Displaced Roma once housed in camps near the Trepca mine continue to suffer the effects of lead poisoning – and say a UN decision admitting negligence comes too late.
Ten years since he left the Zitkovac camp in the Zvecan municipality of northern Kosovo’s, Fejzullah Latifi points to the exact spot where he was housed in a tent with his family.
He and thousands of Roma from Mitrovica were displaced from their community, known as the Roma Mahalla, after ethnic Albanians from Kosovo attacked it on June 21, 1999, as Serbian forces withdrew from Kosovo and while NATO/KFOR troops were still being deployed.

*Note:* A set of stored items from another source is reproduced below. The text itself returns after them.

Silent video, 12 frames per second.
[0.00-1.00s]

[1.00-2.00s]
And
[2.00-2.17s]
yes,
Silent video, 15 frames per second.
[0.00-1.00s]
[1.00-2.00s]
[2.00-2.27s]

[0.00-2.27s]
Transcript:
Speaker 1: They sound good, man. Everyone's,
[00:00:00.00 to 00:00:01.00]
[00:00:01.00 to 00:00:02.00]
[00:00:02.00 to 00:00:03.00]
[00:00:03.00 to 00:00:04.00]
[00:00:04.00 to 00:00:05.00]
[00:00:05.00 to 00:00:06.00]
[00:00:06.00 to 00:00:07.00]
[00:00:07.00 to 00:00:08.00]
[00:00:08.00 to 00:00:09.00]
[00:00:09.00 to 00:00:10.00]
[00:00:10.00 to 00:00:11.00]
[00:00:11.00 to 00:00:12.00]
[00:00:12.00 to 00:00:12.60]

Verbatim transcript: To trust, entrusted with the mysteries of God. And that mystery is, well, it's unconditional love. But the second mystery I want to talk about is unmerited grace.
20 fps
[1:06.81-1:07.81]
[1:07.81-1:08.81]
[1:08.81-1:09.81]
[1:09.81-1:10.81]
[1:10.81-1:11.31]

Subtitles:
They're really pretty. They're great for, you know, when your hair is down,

Latifi, who is 26 but looks much older, took us to the hill he once called home next to a disused factory building in Zitkovac, near a smelter’s chimney.
The camp in Zitkovac, like several other camps that housed the displaced Roma, were all within 200 yards of facilities belonging to the Trepca mining complex.
Once one of Europe’s biggest mines, it employed 23,000 people back in the 1980s, extracting lead, copper, zinc and other precious metals.
Latifi points to places where the waste from the mine was dumped, sometimes covered with a layer of soil, which he said would not cover the waste for more than a few weeks.
“Many people were poisoned because there was a hill with poison and Trepca was close by,” he said.
“Every time there was a light snow, all the pyrite would fall on us, on the barracks where we were staying in Zitkovac.”
Latifi was only six when the UN placed 700 Roma in camps near Trepca between 1999 and 2001.
The camps were close to the factory’s lead smelter and to three big tailing dams used to store mining waste, which has been scientifically proven as a cause of environmental degradation and pollution.
Trepca, which was administered after the war by the UN mission in Kosovo, UNMIK, was shut down for a time after peacekeepers working nearby were found to have high levels of lead in their bloodstreams.